A similar word may be given in regard to the forms utilised for certain terms or names which have become familiarised with our English speech. My most captious critic stated, for instance, very flatly that my spelling of “Piræus” was “neither Latin, Greek, nor English.” I can only explain that the name is so spelled in the latest edition of Lippincott’s Gazetteer, and for such casual references as I had occasion to make, I had considered this work a sufficiently trustworthy authority for the spelling of a name which has found place in English narrative.
The same critic saw fit to assume that, because I had used a German editor’s paraphrase in Latin of some saying of Suidas, I had imagined that this author had written in Latin; oblivious of the fact that, a few pages farther on, I had made specific references to the various writings of Suidas in Greek.

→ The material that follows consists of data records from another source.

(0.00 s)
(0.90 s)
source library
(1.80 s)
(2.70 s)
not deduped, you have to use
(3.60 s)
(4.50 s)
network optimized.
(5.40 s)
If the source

I refer to these details not because they are in themselves of any continued importance, but simply as examples of what struck me as disproportioned textual or verbal criticism of a volume which made no claims to textual authority. The text ought of course to have been correct, and it was certainly the case that some inexcusable errors had crept into it. Regrettable as these errors were, however, they did not as a fact affect the main theme of the essay or sketch. It is assuredly in order for a reviewer to call attention to any such oversights, but the reviewer who devotes the substance of the space at his command to a list of typographical errors or oversights, and who has hardly a word to say concerning the purpose of a book, or the extent to which such purpose has been carried out, loses sight, I think, of the real function of reviewing. He may make a good show of infallibility, or of authoritative knowledge, for himself or for his journal, but he certainly fails to give what the reader is entitled to expect, a just and well proportioned impression of the work under consideration.

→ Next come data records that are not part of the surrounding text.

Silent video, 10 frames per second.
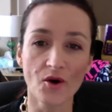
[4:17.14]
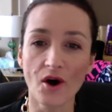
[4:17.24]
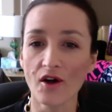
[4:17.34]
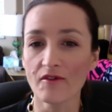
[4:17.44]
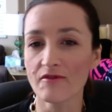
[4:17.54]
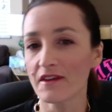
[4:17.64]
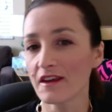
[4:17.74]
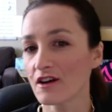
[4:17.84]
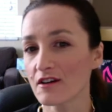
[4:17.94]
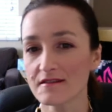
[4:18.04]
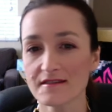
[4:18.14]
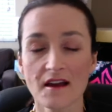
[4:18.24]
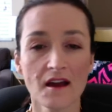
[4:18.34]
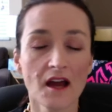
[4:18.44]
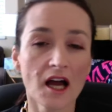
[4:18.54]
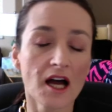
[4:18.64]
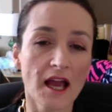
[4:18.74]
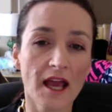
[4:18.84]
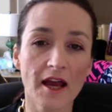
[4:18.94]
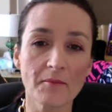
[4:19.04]
all of the years.
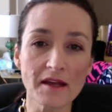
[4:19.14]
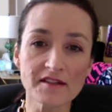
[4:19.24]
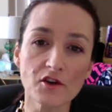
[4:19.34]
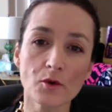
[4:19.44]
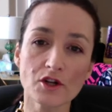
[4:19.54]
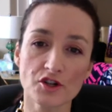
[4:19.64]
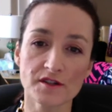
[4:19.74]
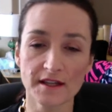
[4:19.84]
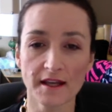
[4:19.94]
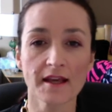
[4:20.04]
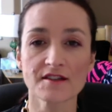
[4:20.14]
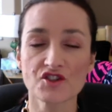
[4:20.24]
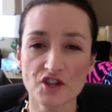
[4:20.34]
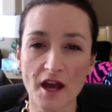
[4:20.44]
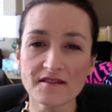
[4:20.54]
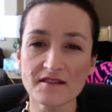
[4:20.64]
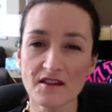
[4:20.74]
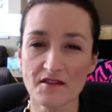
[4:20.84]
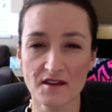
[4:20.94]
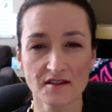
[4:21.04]
And basically what you're seeing is just
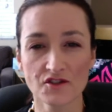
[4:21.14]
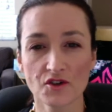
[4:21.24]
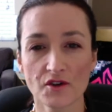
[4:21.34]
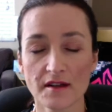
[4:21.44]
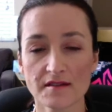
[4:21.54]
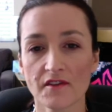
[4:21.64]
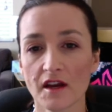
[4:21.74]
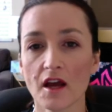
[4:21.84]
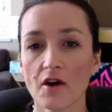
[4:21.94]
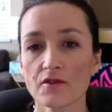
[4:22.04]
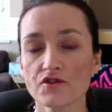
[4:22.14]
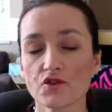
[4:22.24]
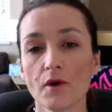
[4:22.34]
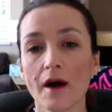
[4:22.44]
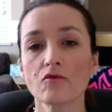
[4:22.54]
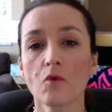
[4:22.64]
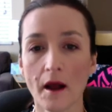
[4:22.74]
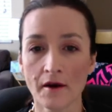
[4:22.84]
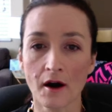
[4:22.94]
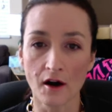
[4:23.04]
the students' videos who have
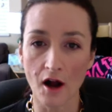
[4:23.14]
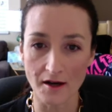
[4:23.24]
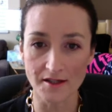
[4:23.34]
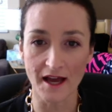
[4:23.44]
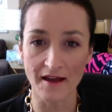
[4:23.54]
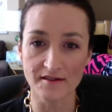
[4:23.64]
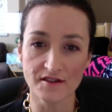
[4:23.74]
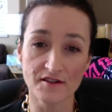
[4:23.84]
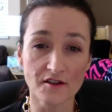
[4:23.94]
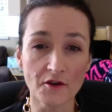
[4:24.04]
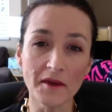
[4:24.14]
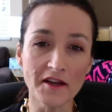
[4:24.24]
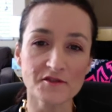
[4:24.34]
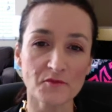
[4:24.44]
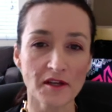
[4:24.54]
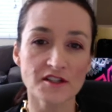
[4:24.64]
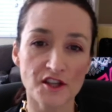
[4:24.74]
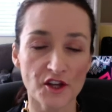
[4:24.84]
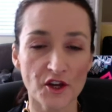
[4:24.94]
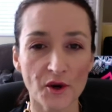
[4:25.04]
won our contest. So let me explain to
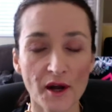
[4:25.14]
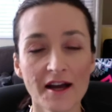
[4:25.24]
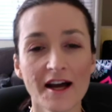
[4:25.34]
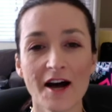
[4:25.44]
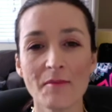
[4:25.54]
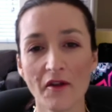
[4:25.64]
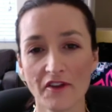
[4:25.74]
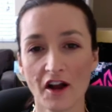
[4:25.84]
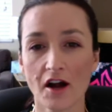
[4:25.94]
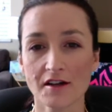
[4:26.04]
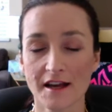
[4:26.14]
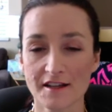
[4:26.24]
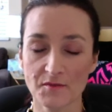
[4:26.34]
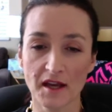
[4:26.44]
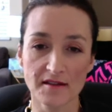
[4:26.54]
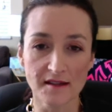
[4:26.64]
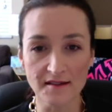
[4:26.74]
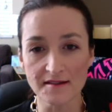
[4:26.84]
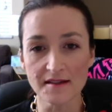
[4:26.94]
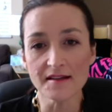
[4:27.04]
you about the contest, because this
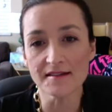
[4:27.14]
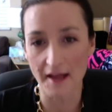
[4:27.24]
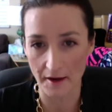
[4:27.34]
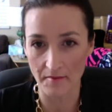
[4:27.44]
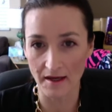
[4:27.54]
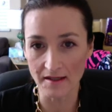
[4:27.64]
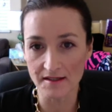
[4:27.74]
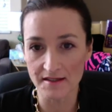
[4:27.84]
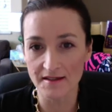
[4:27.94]
is an assignment.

Since the publication of the first edition, the larger work, as an introduction to which this essay was planned, Books and Their Makers in the Middle Ages, has been brought before the public, and has been received with a very satisfactory measure of appreciation. The readers of this last have occasionally raised question concerning a lack of harmony of design or of uniformity of method between the two books. It is in order therefore again to explain that they were never intended to serve as two sections of a continuous narrative. The record of the making and distribution of books during the centuries after 476, I have attempted to present with a certain degree of comprehensiveness; but for classic times, there are no materials available for any complete or comprehensive record. The sketch presented by me is, as stated, based upon a few references to literary methods which are scattered through the writings of classic authors. A much more comprehensive study of the conditions of literary production among the ancients could very easily, however, be prepared by a student who possessed the requisite familiarity with the literature of the time, and who was sufficiently free from limitations as to eyesight to be able to trace and to verify his quotations for himself, and I trust that some competent scholar may yet interest himself in producing such a treatise.
New York, June 15, 1896.
PREFACE.
The following pages, as originally written, were planned to form a preliminary chapter, or general introduction, to a history of the origin and development of property in literature, a subject in which I have for some time interested myself. The progress of the history has, however, been so seriously hampered by engrossing business cares, and also by an increasing necessity for economizing eyesight, that the date of its completion remains very uncertain. I do not relinquish the hope of being able to place before the public (or at least of that small portion of the public which may be interested in the subject) at some future date, the work as first planned, which shall present a sketch of the development of property in literature from the invention of printing to the present day, but I have decided to publish in a separate volume this preliminary study of the literary conditions which obtained in ancient times.
In the stricter and more modern sense of the term, literary property stands for an ownership in a specific literary form given to certain ideas, for the right to control such particular form of expression of these ideas, and for the right to multiply and to dispose of copies of such form of expression. In this immaterial signification, the term literary property is practically synonymous with la propriété intellectuelle, or das geistige Eigenthum.
It is proper to say at the outset that in this sense of the term, no such thing as literary property can be said to have come into existence in ancient times, or in fact until some considerable period had elapsed after the invention of printing. The books first produced, after 1450, from the presses of Gutenberg and Fust and by their immediate successors, were the Latin versions of the Bible, editions of certain of the writings of Cicero and of other Latin authors, and a few other works which, if not all dating back to Classic periods, were, with hardly an exception, the works of writers who had been dead for many generations.